In 2006, a painting Gibbs had bought in 1974 for £2,800 was put up for sale by Sotheby's with an estimate of £2–3 million. It had taken experts, led by Gibbs's friend Sir Roy Strong, 30 years to complete the authentication of the work as "a long lost masterpiece" by Hans Holbein of Thomas Wyatt the Younger. The painting failed to sell after it was leaked that Tate Britain doubted its authenticity. In 2007 it appeared for sale at $10 million on a dealer's stand at the Maastricht Art Fair after the attribution to Holbein was accepted by the TEFAF vetting committee.

==Charity work==
Gibbs played a key role in persuading his friend John Paul Getty Jr. to donate £40 million to the British National Gallery. After Getty's death in 2003, Gibbs became chairman of the J. Paul Getty Jr. Charitable Trust, set up to manage Getty's estate. He was also a trustee of the American Friends of the National Gallery.

==Later life==
In 2000, Gibbs reluctantly sold Clifton Hampden Manor in Clifton Hampden, Oxfordshire, a house that had been built for his family in the 1840s. Christie's auctioned off the contents over two days. The sale showed his eclectic tastes: lots included a dining table supposedly made from one of the first pieces of mahogany brought to England from the New World in the 17th century, and a portrait of Cornish eccentric John Nichols Thom. In 2006, he moved to Tangier, where he had bought a large property on the Old Mountain that had previously been owned by James and Marguerite McBey. According to a friend, "He has a house on 14 acres in Tangier next door to the king" and "Christopher has built four other houses there but says he doesn't rent them out as he likes to live in them all, moving from one to the other as the mood takes him."

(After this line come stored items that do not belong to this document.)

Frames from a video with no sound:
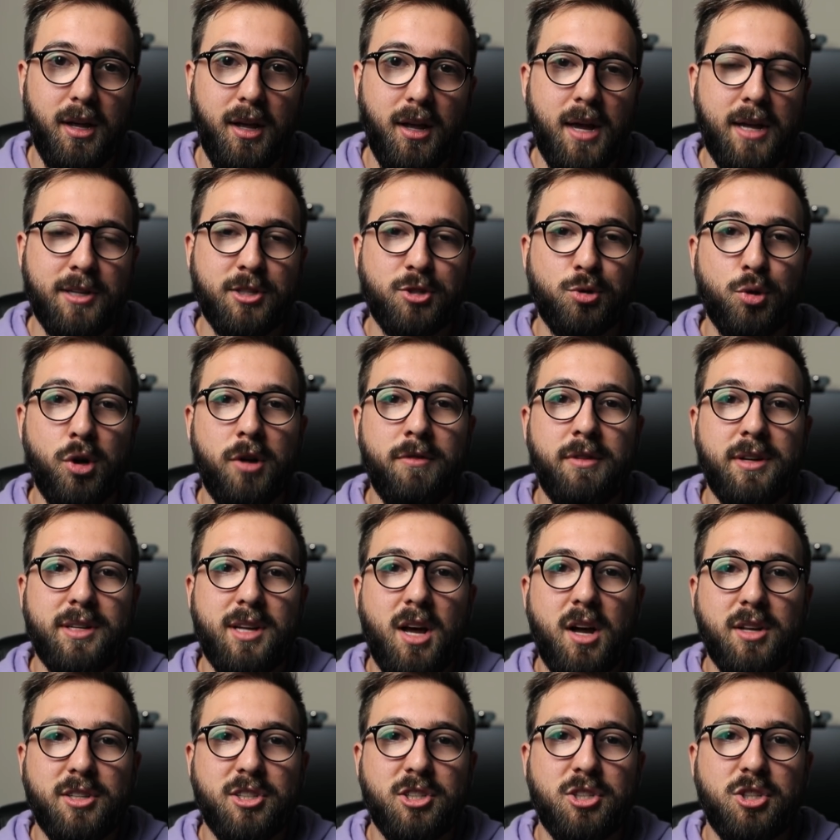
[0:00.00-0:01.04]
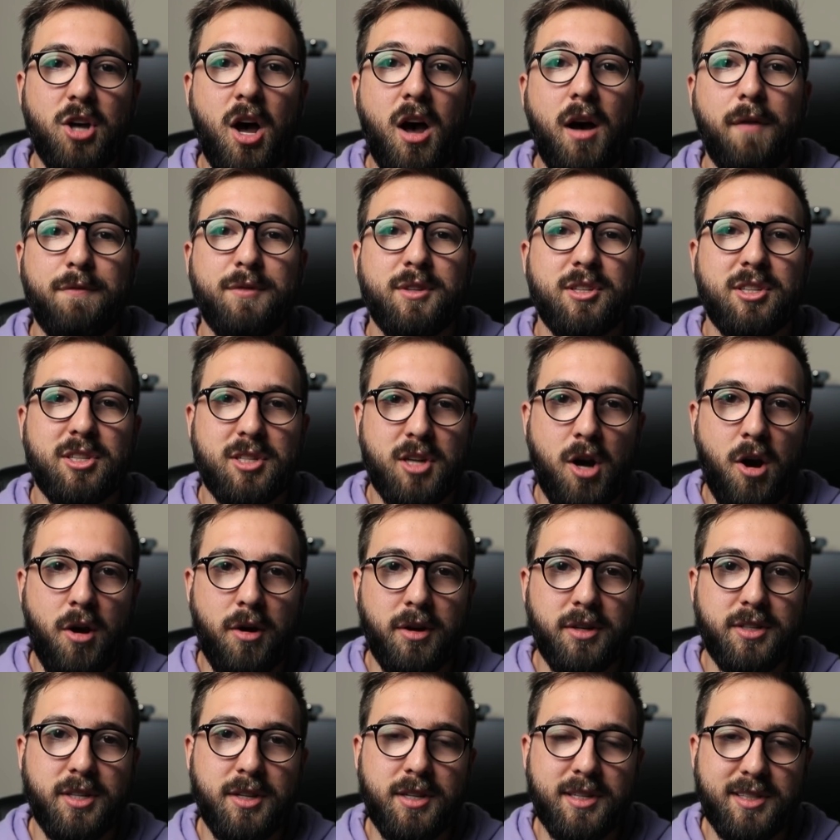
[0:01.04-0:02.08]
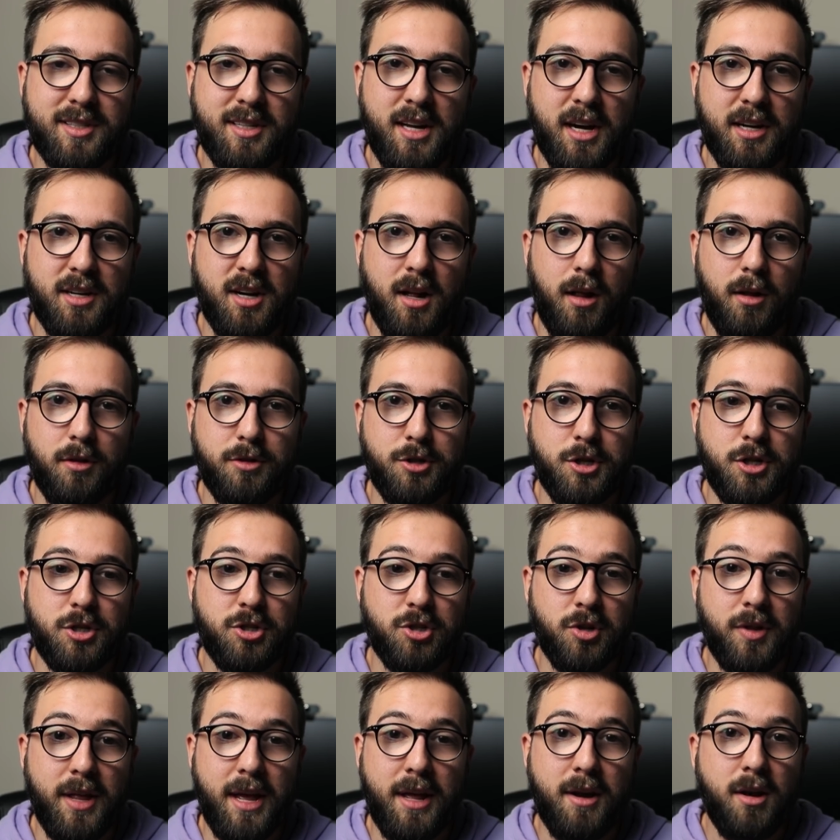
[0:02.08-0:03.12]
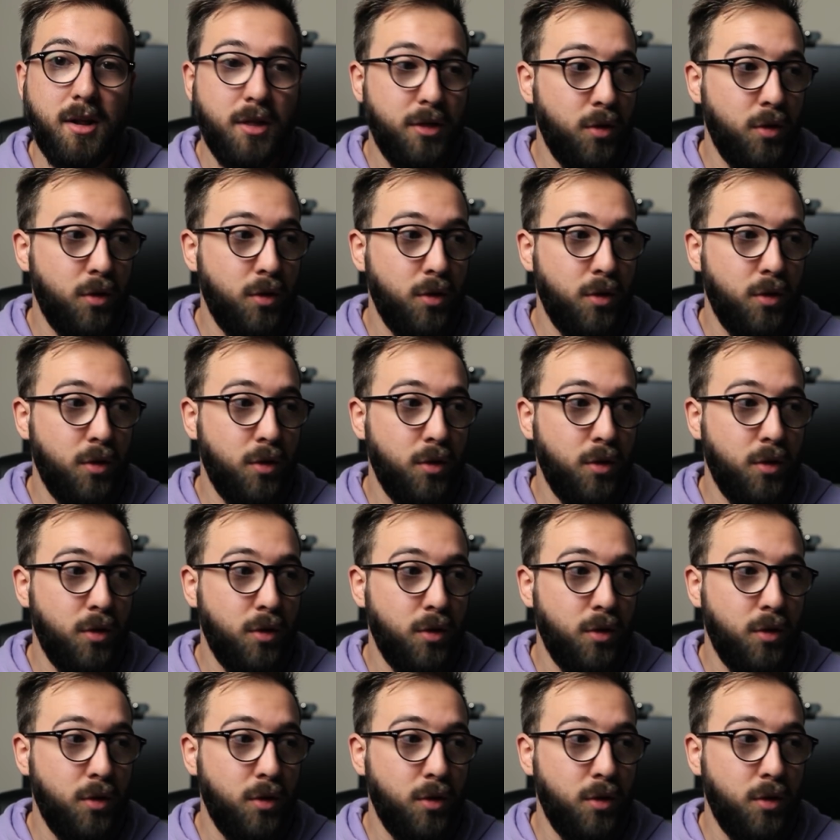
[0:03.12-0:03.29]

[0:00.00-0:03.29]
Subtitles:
and sort of a soft start to this technology so that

Gibbs died at his home in Tangier, Morocco, on 28 July 2018, one day before his 80th birthday.

He was buried on 1 August at the cemetery of the Church of Saint Andrew, Tangier.

==Personal life==
When not in Morocco, Gibbs was a longtime resident of the Albany in London. His "life and business partner" was Peter Hinwood, the actor turned antique dealer and designer. Gibbs died in Tangier, Morocco on the day before his 80th birthday.
A monograph and biography, Christopher Gibbs, His World, by Sarah Hyde was published in 2025.